> [PROBLEM DESCRIPTION]: Retype the records below exactly as they appear, but leave out any pictures.

((

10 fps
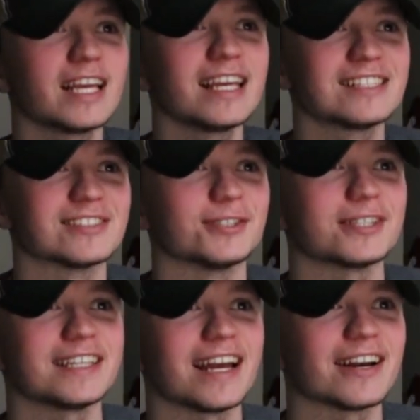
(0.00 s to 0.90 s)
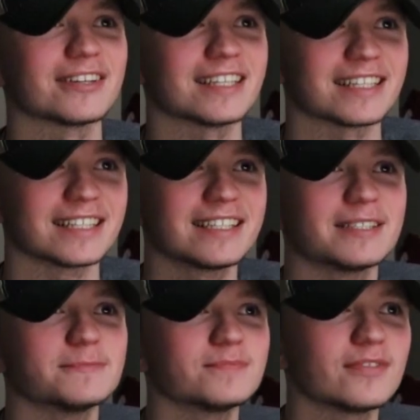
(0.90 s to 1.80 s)
He's looking at her like
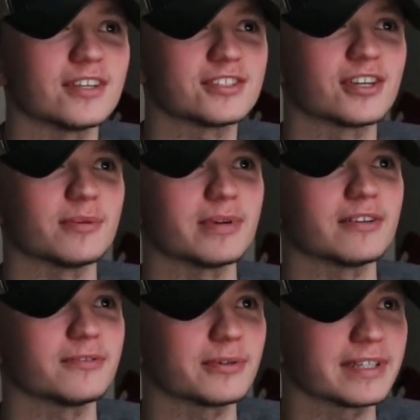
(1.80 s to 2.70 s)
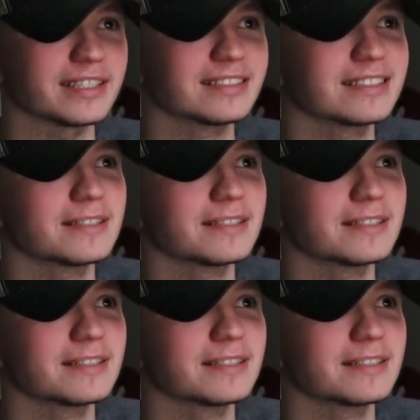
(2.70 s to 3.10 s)
this could have been avoided.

))

> [SOLVED PROBLEM]:
10 fps
(0.00 s to 0.90 s)
(0.90 s to 1.80 s)
He's looking at her like
(1.80 s to 2.70 s)
(2.70 s to 3.10 s)
this could have been avoided.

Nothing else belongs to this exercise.